• **About this exercise**
I'd like the entries repeated exactly, pictures omitted.

* * * * * * * * *

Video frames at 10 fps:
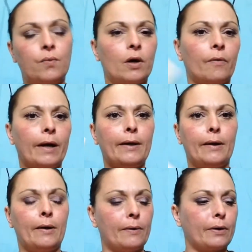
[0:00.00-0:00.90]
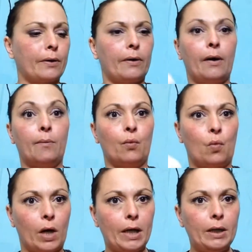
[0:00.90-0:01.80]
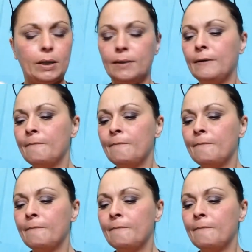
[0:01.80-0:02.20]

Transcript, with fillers: where right now, girl, I'm white.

* * * * * * * * *

• **Reply to the task**
Video frames at 10 fps:
[0:00.00-0:00.90]
[0:00.90-0:01.80]
[0:01.80-0:02.20]

Transcript, with fillers: where right now, girl, I'm white.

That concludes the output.